Уныло и однообразно протекали ее дни в обезлюдевшей деревне, особенно в темные дождливые осенние и такие короткие бездеятельные зимние дни. Про лето она молчит. Приезжала из Вологды сестра с ребятишками, сын с семьей наведывался. Шумно становилось в их доме, весело. То на огороде все трудятся, то за земляникой в лес бегают, а потом — за грибами. И на речку всем семейством наперегонки купаться. А сенокос! Как любила Катя сенокосную пору. Иногда в длинные бессонные ночи она видит себя маленькой девочкой, то едущей на телеге-одре с до небес уложенным душистым сеном, с повизгиванием вместе с Танькой и Колькой на колдобинах, с восторженным страхом — не свалиться бы. То бегущей по колкому скошенному лугу с бидончиком воды для родителей. То — спрятавшейся от друзей в огромном стогу. Позднее отец научил ее косить и она старалась не отставать от взрослых и не ныть, когда пот заливал глаза, а руки с трудом удерживали непослушную косу. Знала она, как много надо сена корове с теленком да еще лошади, поэтому во-всю помогала родителям.
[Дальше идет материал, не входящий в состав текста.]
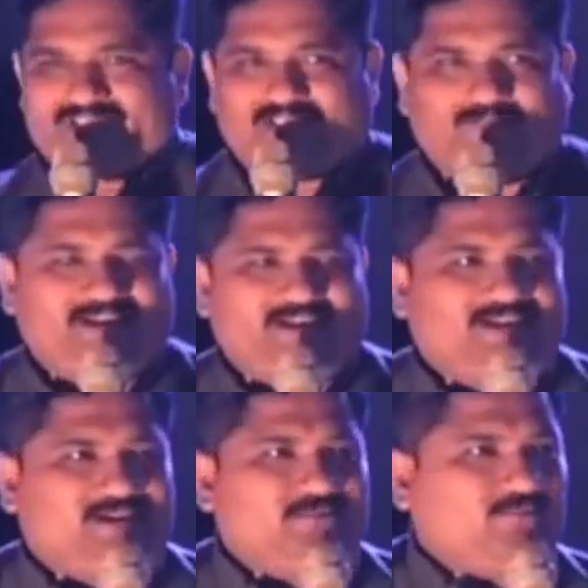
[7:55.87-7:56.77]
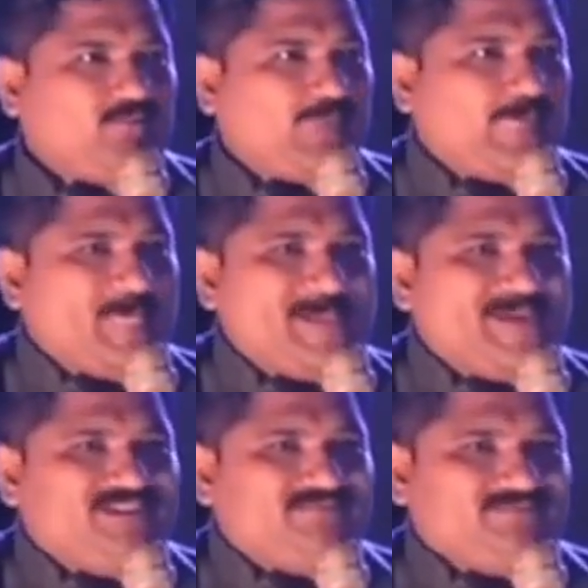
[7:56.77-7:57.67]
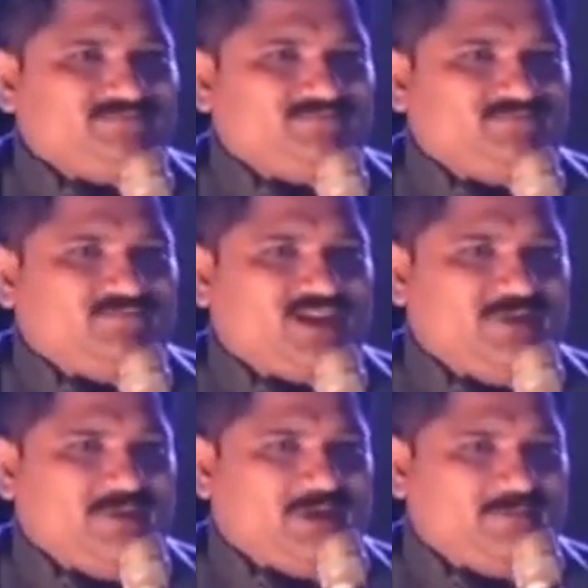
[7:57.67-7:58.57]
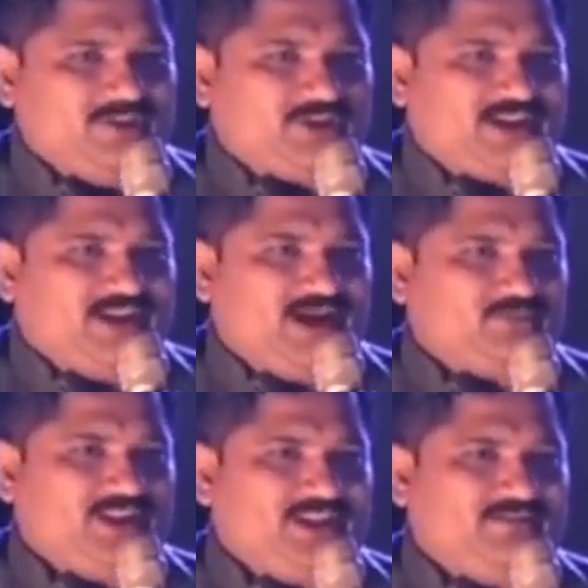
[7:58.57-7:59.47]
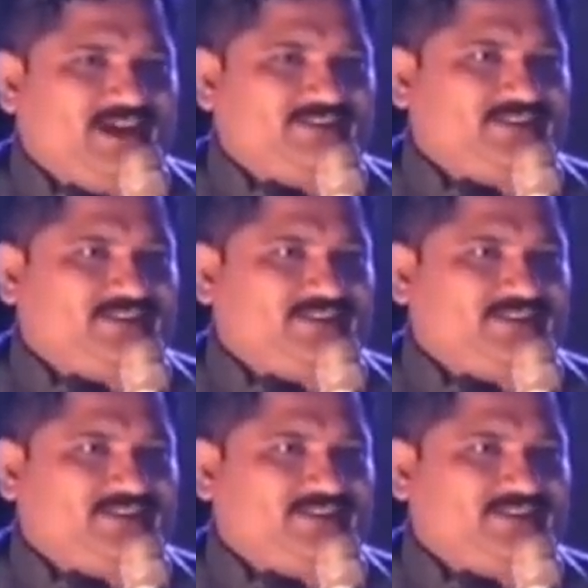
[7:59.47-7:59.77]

साथ बैठना मगर मैं परमेश्वर के नाम को धन्यवाद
Иногда Катя видит себя подпаском, пасущим с дядей Ваней большое деревенское стадо. Она любила быть подпаском, хотя коров немного побаивалась, особенно рогатую Дочку тетки Аксиньи.
— Ну-ка заверни, Катюша, вот эту Дарьину корову, — кричит ей бывало дядя Ваня, — видишь, в овес пошла.
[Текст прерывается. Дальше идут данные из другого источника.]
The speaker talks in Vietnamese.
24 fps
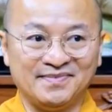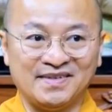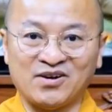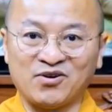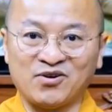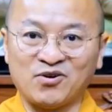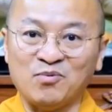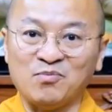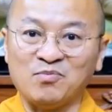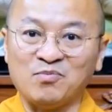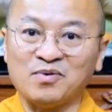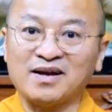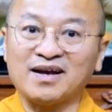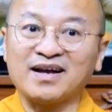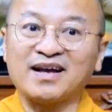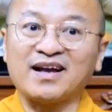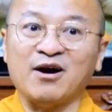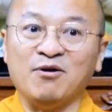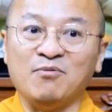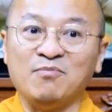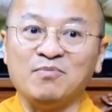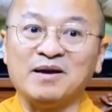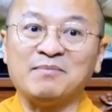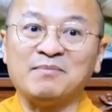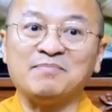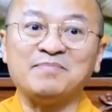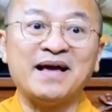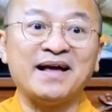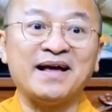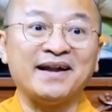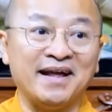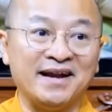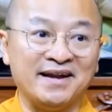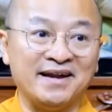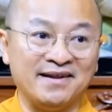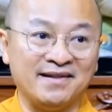và cùng cái cộng nghiệp
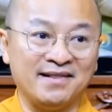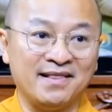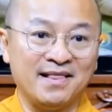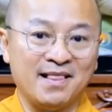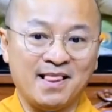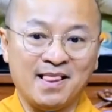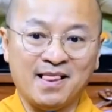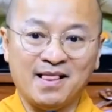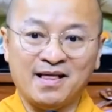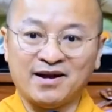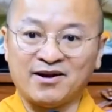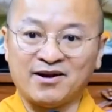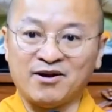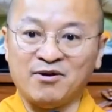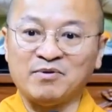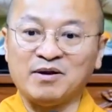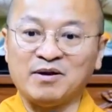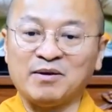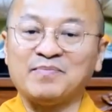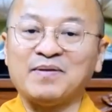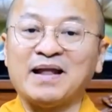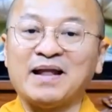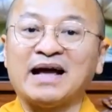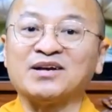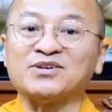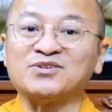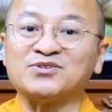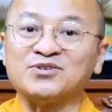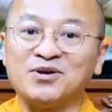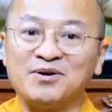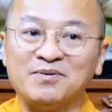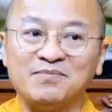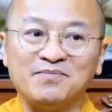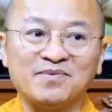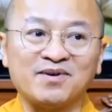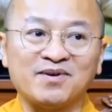gia đình, cộng nghiệp làng
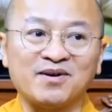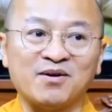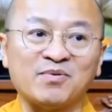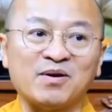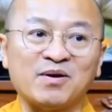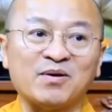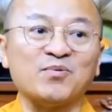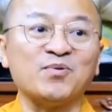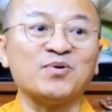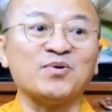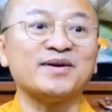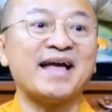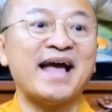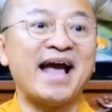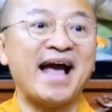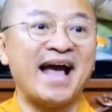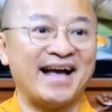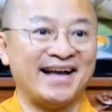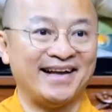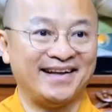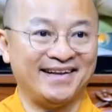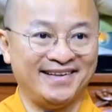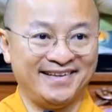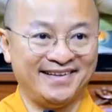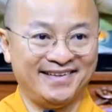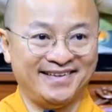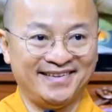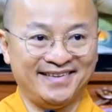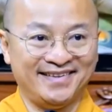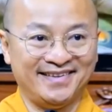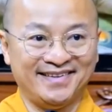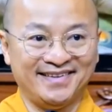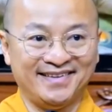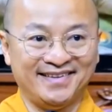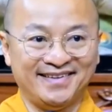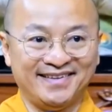xóm, cộng nghiệp quốc gia.
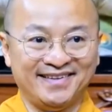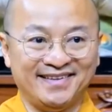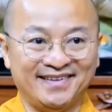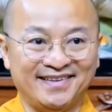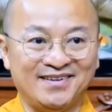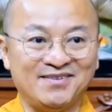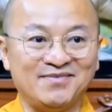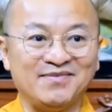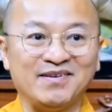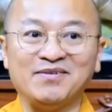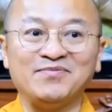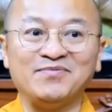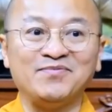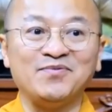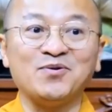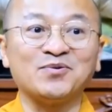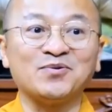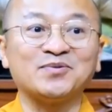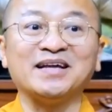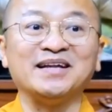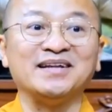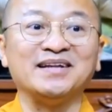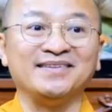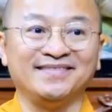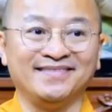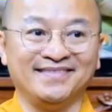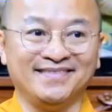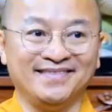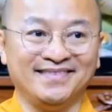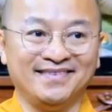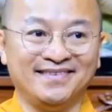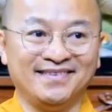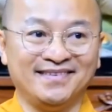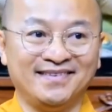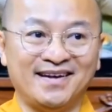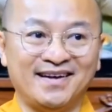Chứ không phải vô tình
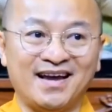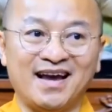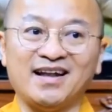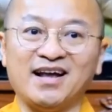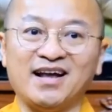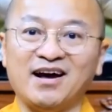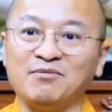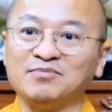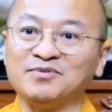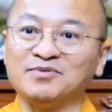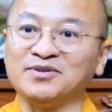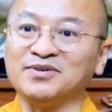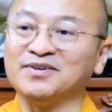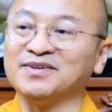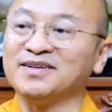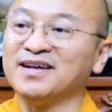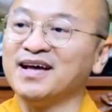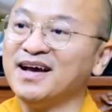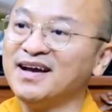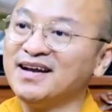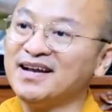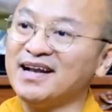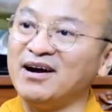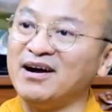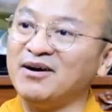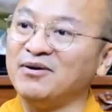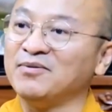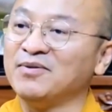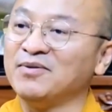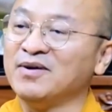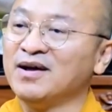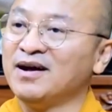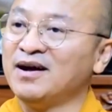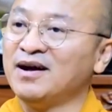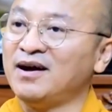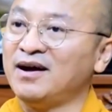hay là ông thượng đế
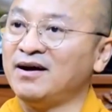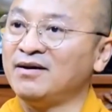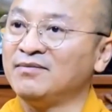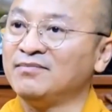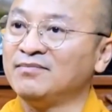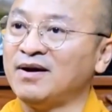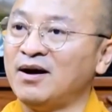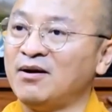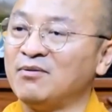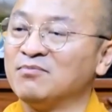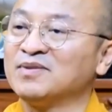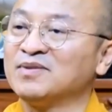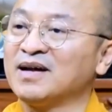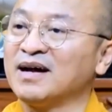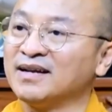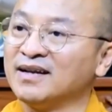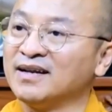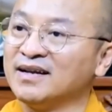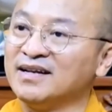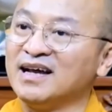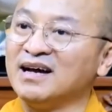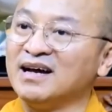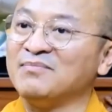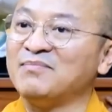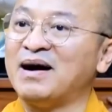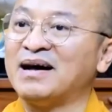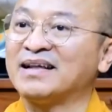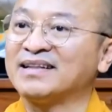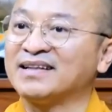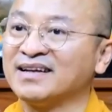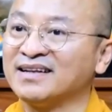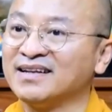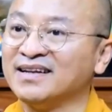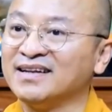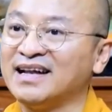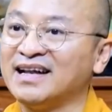nào, ông, ông thần linh nào,
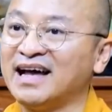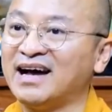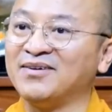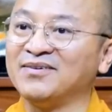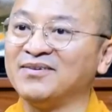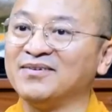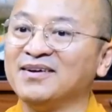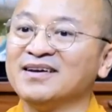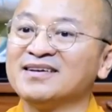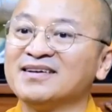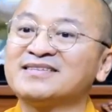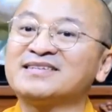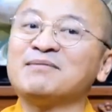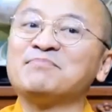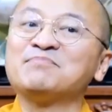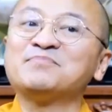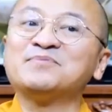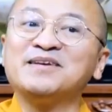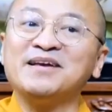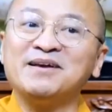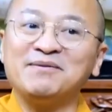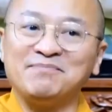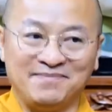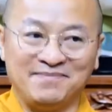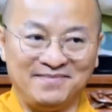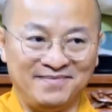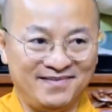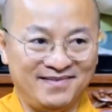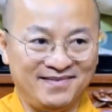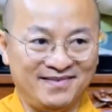bà thần linh nào sắp xếp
И бежит Катя с прутиком к овсяному полю, еще до коровы не добежала, а та уже поняла, что от нее хотят и, тряхнув головой, ходко заворачивает к стаду. А как любила Катя вечером гнать стадо по деревне. Идет сзади коров, важно покрикивает: «Ночка, куда пошла, а ты, Белянка, домой, домой!» И слушаются ее коровы, и разбирают их хозяйки, нахваливают маленькую помощницу пастуха.
Но проходило время, редела деревня, редело стадо коров. Умер дядя Ваня, а больше и не нужно было пастуха. Не для кого, да и некому было косить луга, исчезло для их деревни само понятие «сенокос». И стоят луга некошеные, шумят, ропщут травы на ветру, не нужны они людям. А поля? Где они — золотые поля ржи с любимыми Катиными васильками, голубые поля льна? Нет их. И зарастают не сеяные поля сорняками — таволгой, дудником, чертополохом. И пустеют дома, исчезают деревни. Природа, почувствовав слабину в человеческой цивилизации, и получив от нее согласие на уничтожение заброшенного, ненужного ей, быстро и уничтожает. И вот уже на месте некогда стоящих домов чертополох, лопухи, крапива, а еще через какое-
то время и подумать трудно, что в этом месте когда-то… радовался, страдал, трудился, боролся и любил человек. В минуты таких раздумий Катя задает себе вопрос — почему люди бегут в города, почему исчезают деревни, ведь именно деревня кормит город. Хлеб, мясо, молоко, овощи — это же все из деревни. Деревня не только кормит, но и одевает, обувает людей. Как ценятся сейчас льняные ткани, а льняное масло, а натуральная шерсть, кожа. Катя вспоминает, как однажды летом приехавшая из города молодая дачница выпрашивала у матери вытканное ею и отбеленное на мартовском снегу льняное полотенце. Большие деньги предлагала. Мать подарила его дачнице. Не в силах разрешить волнующие ее вопросы, юная Катя обращается к родителям. Родители вздыхают и, вспоминая старые времена, жизнь своих родителей, светлеют лицом и за подробностями их молодой жизни забывают Катин вопрос. Или поругивают колхозы. В них вся причина, — говорят.